# yo kato...



## jkb (Mar 24, 2005)

i think this guy outdid you in the "pimp my ride" department:

http://cgi.ebay.com/ebaymotors/Merc...Z6336QQitemZ4606612807QQrdZ1#ebayphotohosting

you not going to just sit there and take it, are you? i'll help you turn your 750 into a convertible   

seriously so... this S430 makes want to : puke: and  at the same time.


----------



## kato23 (Jan 6, 2006)

lol you must be kidding..lol ..that has to be the single ugliest monstrosity that i have ever seen in my entire life....lol im not totally pimpin my ride..just adding rims and maybe headreast tvs and im done...this is what happens when someone has money and no taste....damn shame what they did to that car hehe...i cant believe so many people are bidding on that car haha


----------



## indiasfinest (Dec 16, 2005)

the only thing i d ont mind is the rims and the doors, but OMG that "material" on the seats is so ugly its like dyed aligator skin,


----------



## jkb (Mar 24, 2005)

indiasfinest said:


> the only thing i dont mind is the rims and the doors


i dare you lambo the doors on your 7er!


----------



## nyrican (Feb 20, 2006)

Damn Kato, I think they are really stereotyping you man.


----------



## jkb (Mar 24, 2005)

nyrican said:


> Damn Kato, I think they are really stereotyping you man.


but not without a reason:

http://www.bimmerfest.com/forums/showpost.php?p=1562267&postcount=29



kato23 said:


> I like big flashy cars with tvs, big rims..suicide doors...wild and crazy paint jobs...custom interiors..custom trunks..loud music..and the whole nine yards....

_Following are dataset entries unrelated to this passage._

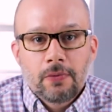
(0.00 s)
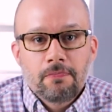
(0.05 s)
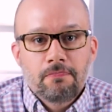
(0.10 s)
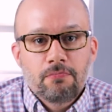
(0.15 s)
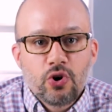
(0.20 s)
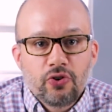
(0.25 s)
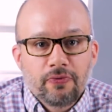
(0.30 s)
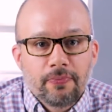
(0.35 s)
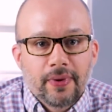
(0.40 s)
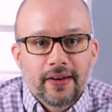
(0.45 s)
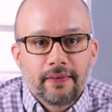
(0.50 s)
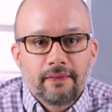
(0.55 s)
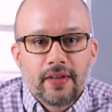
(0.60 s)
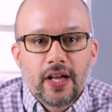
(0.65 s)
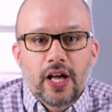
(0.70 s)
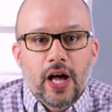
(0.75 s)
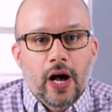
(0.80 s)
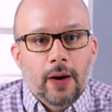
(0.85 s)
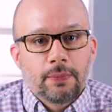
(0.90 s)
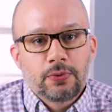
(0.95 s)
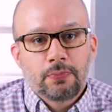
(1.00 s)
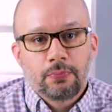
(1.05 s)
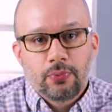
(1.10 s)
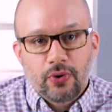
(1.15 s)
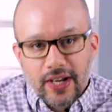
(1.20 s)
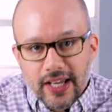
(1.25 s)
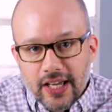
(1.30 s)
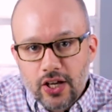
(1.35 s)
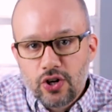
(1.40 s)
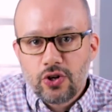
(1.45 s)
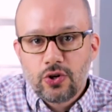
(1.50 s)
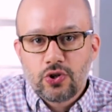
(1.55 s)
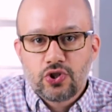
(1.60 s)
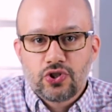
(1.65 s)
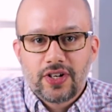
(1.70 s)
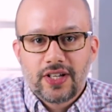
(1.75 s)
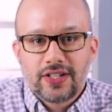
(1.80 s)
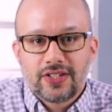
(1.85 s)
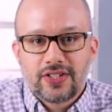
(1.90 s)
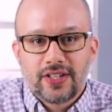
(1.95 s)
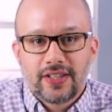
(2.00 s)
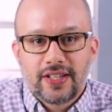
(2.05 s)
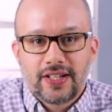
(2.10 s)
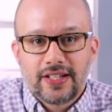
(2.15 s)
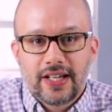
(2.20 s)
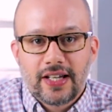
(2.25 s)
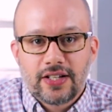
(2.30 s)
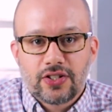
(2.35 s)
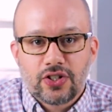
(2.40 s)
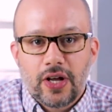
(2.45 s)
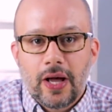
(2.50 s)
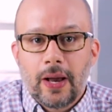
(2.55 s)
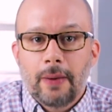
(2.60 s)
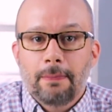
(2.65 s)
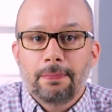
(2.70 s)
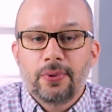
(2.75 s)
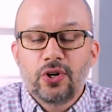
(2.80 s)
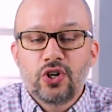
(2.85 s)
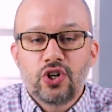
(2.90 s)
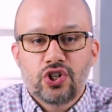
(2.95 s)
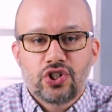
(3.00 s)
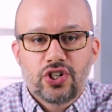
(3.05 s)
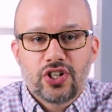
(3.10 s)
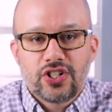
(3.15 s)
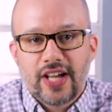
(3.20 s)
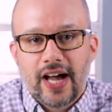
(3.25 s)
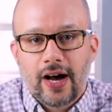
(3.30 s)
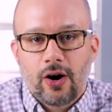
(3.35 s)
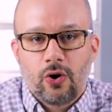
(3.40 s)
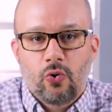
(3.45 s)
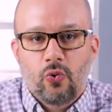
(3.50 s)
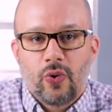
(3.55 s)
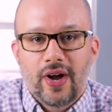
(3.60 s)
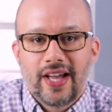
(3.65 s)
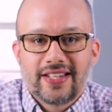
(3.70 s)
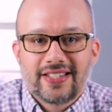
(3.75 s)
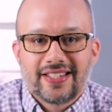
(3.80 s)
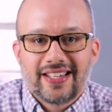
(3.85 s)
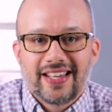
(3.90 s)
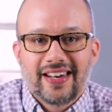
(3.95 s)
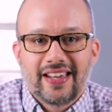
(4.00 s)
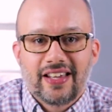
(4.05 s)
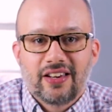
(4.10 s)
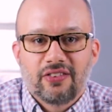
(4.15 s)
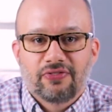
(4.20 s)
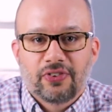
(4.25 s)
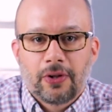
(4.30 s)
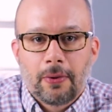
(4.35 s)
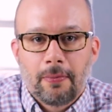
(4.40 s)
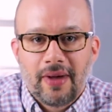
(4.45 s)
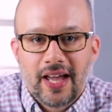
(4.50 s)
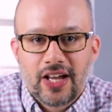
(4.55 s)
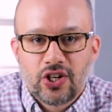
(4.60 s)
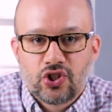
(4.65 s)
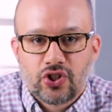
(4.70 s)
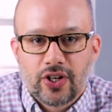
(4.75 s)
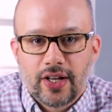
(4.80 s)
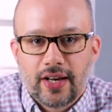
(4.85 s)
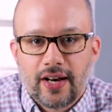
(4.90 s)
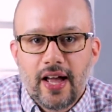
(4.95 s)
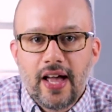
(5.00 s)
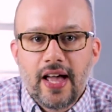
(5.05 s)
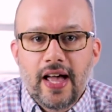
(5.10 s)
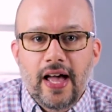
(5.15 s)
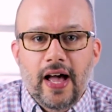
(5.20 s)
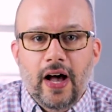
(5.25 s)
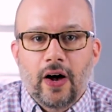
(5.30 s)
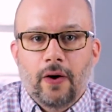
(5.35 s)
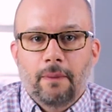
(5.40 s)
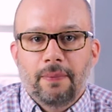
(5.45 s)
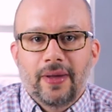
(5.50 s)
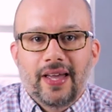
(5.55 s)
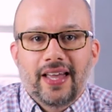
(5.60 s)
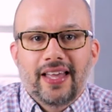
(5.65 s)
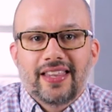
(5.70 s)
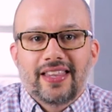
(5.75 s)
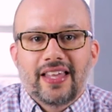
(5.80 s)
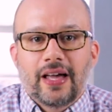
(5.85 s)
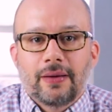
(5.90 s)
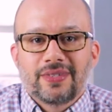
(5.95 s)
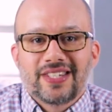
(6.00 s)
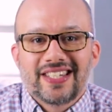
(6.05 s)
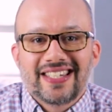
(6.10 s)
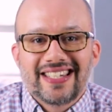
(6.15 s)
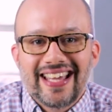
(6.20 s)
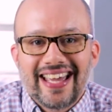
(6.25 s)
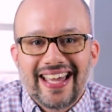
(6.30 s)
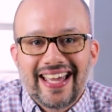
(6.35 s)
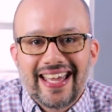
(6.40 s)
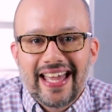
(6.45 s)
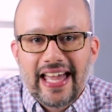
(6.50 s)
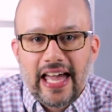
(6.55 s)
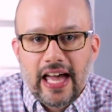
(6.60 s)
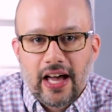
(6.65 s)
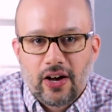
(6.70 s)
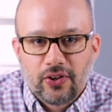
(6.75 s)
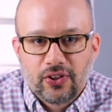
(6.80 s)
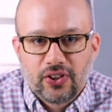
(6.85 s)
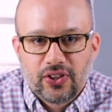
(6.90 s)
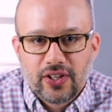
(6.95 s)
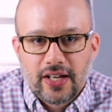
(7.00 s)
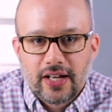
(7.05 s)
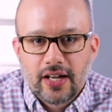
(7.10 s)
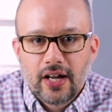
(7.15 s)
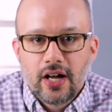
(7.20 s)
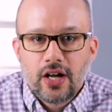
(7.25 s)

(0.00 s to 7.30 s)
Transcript: Movement helps bring in nutrients to the disc and pushes out waste and inflammation, helping them stay healthy.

i just hope he doesn't butcher his new 750. i'd hate to see it on ebay in a few years with lambo doors, croc leather and droptop


----------



## kato23 (Jan 6, 2006)

nyrican said:


> Damn Kato, I think they are really stereotyping you man.


its ok i dont really care...i already told them i was going to put 22s and tvs in my car...stereotype or not its what i like..but its not about my race..its more about my age...im 20..so im gonna like that kind of stuff....if i were a lil older maybe i would leave my car factory..but while i am young..im gonna live it up


----------



## nyrican (Feb 20, 2006)

Live it up man, if I had cash like you I'd be rolling some 22's my self. All I can do is congratulate you and wish you long lasting success. Its nice to see oung people making good money legally.


----------



## kato23 (Jan 6, 2006)

nyrican said:


> Live it up man, if I had cash like you I'd be rolling some 22's my self. All I can do is congratulate you and wish you long lasting success. Its nice to see oung people making good money legally.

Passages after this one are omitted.